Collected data
= = =

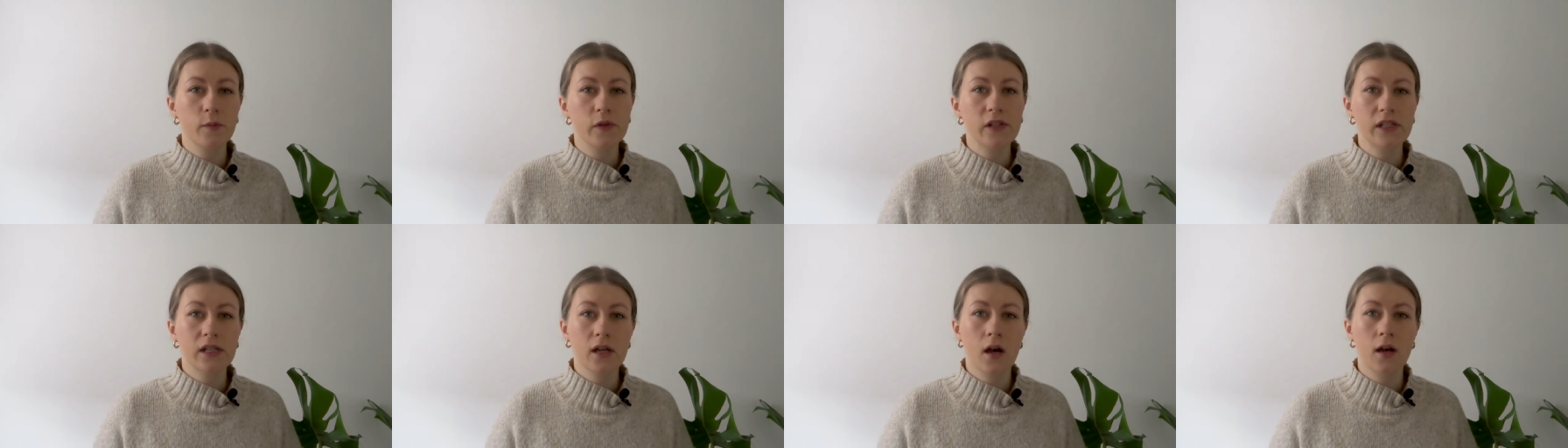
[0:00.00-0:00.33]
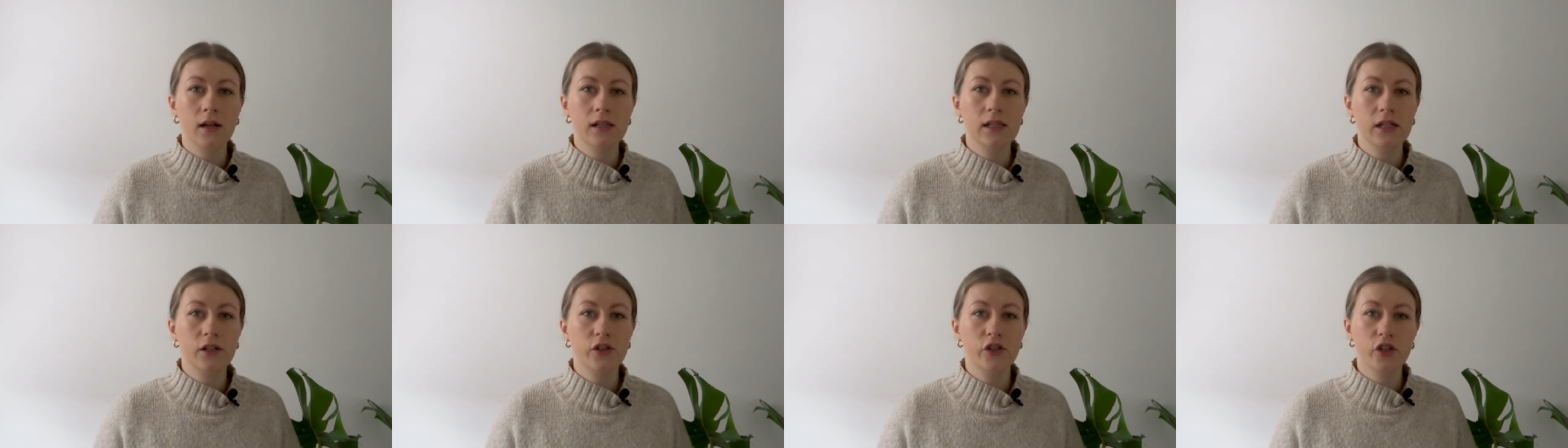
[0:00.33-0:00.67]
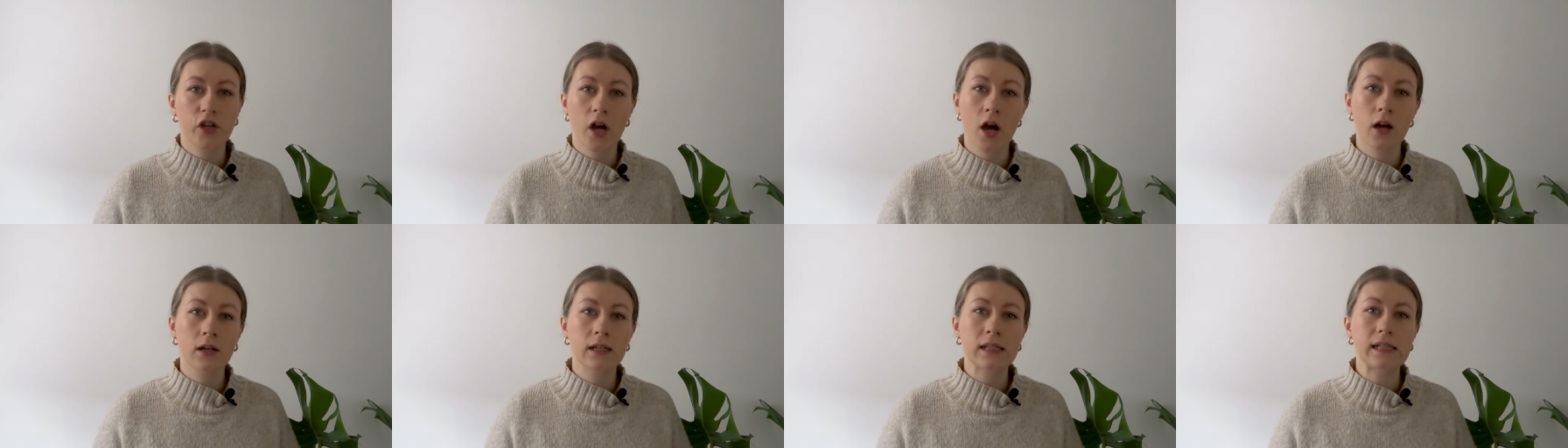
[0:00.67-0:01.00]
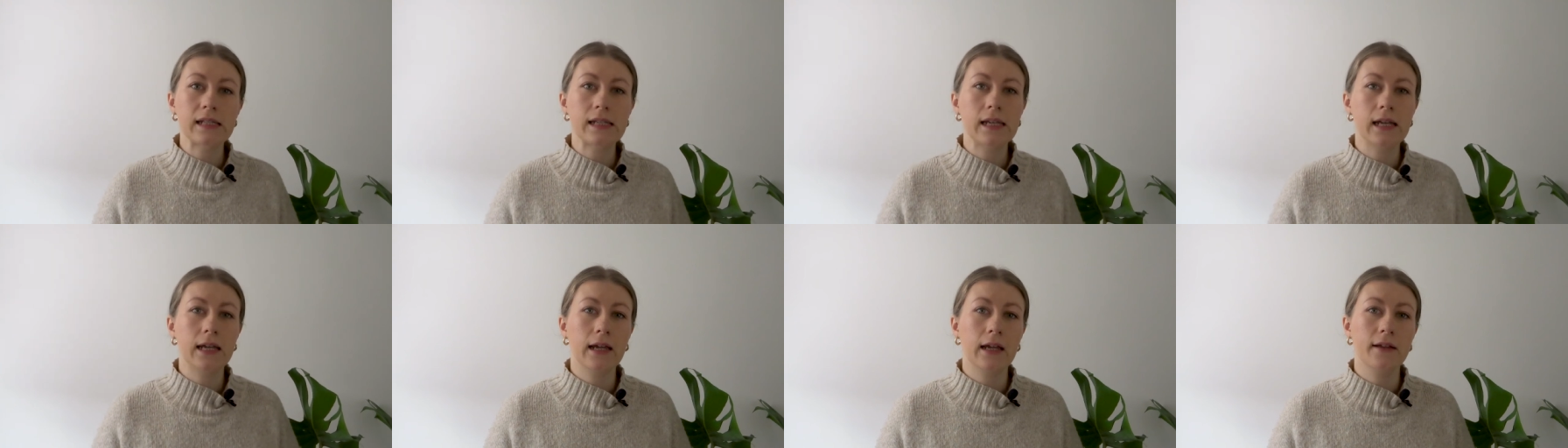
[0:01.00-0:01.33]
started
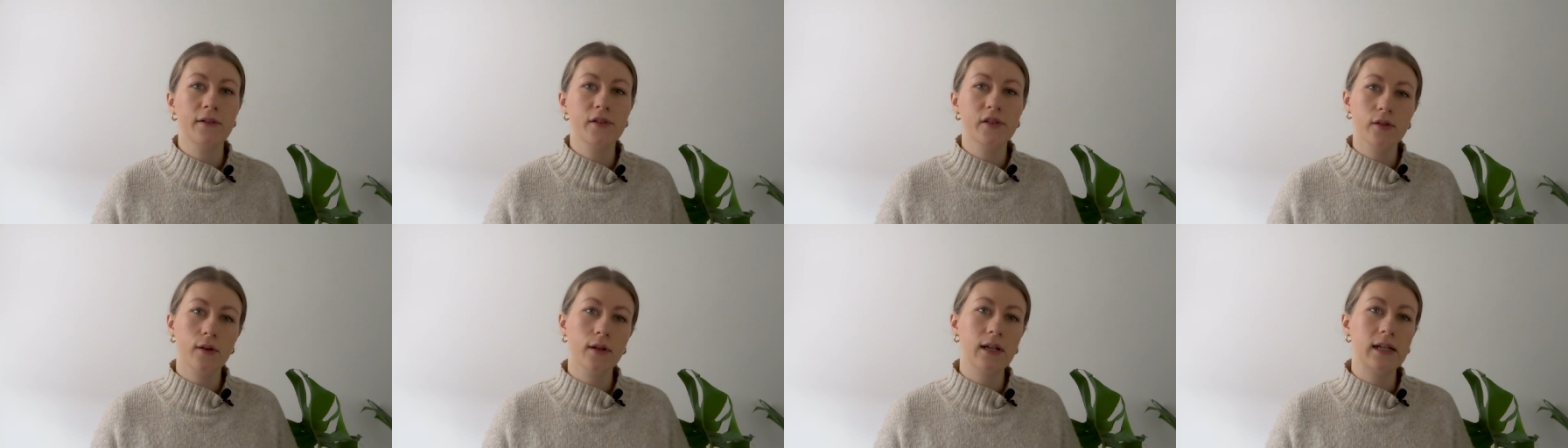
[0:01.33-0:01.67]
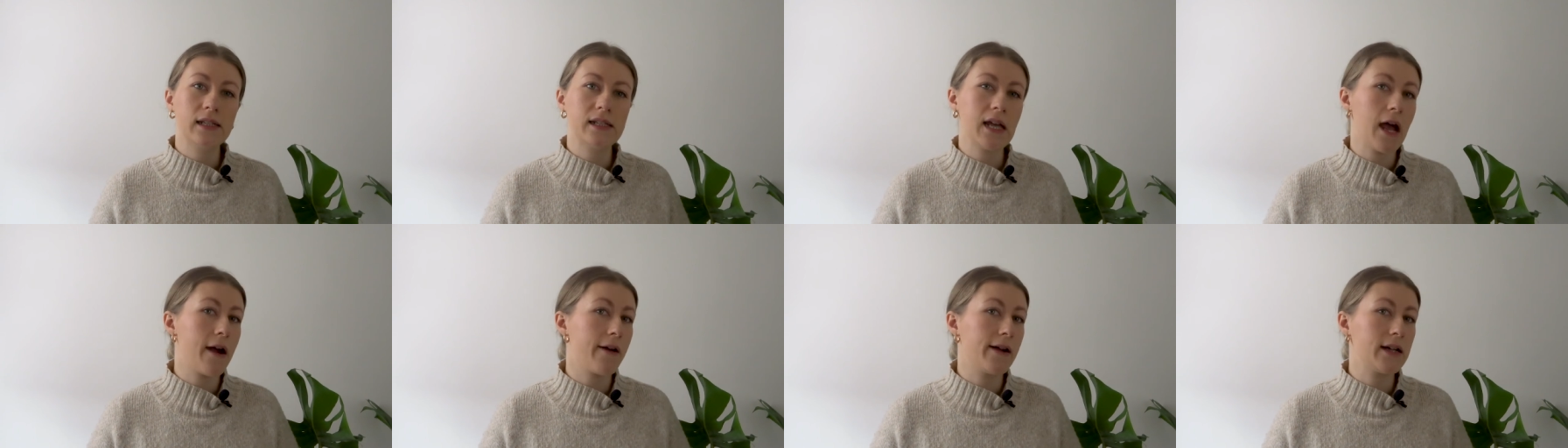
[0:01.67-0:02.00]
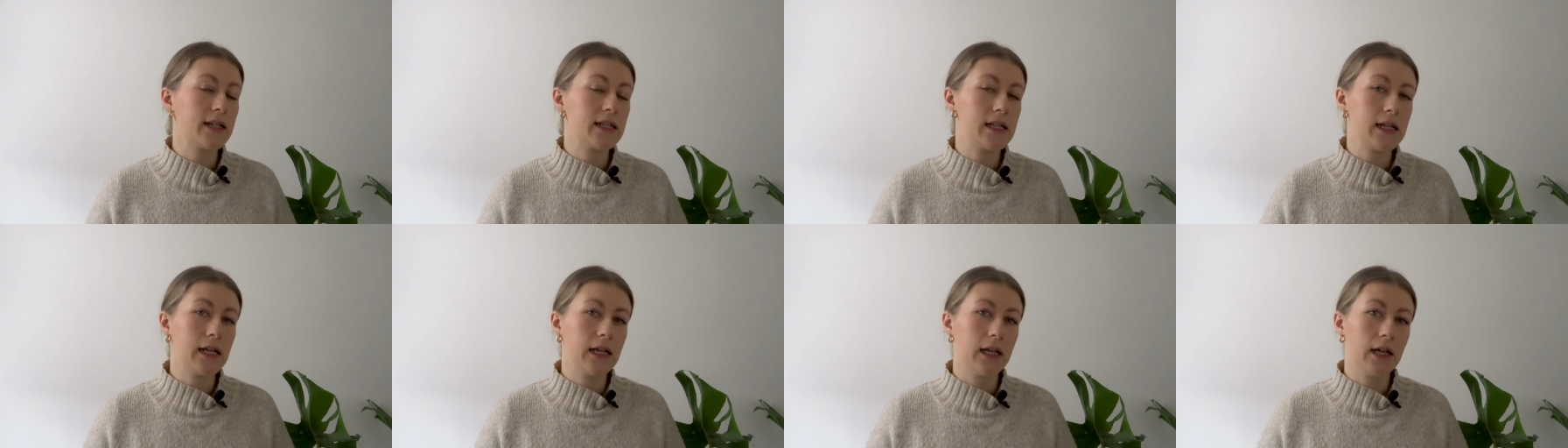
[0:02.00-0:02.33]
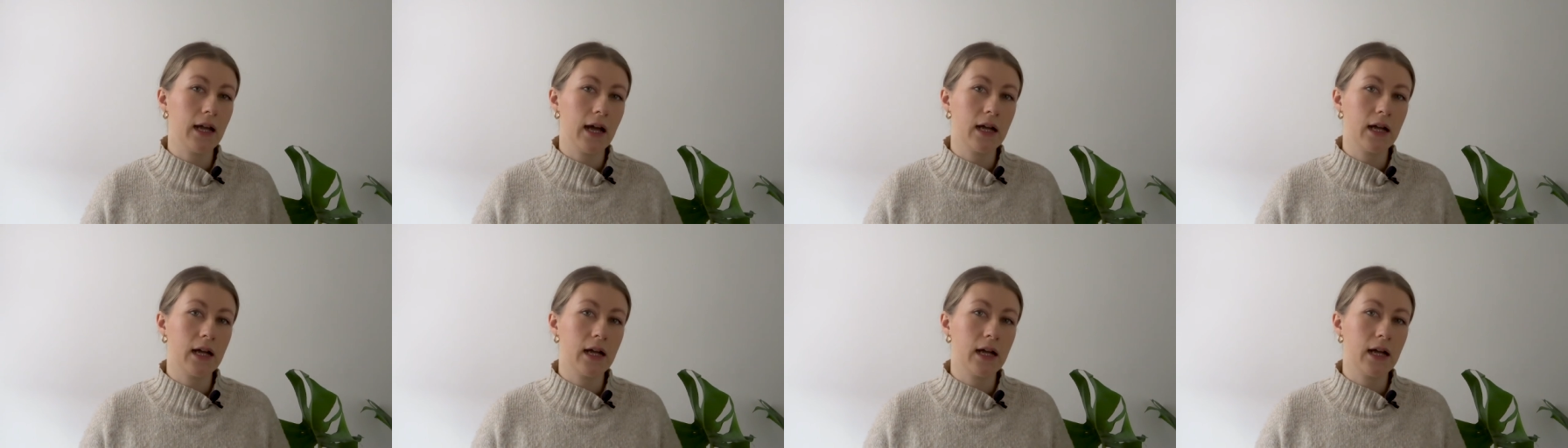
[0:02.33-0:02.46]
chanting in solidarity,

= = =

— THE PROBLEM —
Your reply should restate the data above word for word and contain no pictures.

— SOLVED EXERCISE —
[0:00.00-0:00.33]
[0:00.33-0:00.67]
[0:00.67-0:01.00]
[0:01.00-0:01.33]
started
[0:01.33-0:01.67]
[0:01.67-0:02.00]
[0:02.00-0:02.33]
[0:02.33-0:02.46]
chanting in solidarity,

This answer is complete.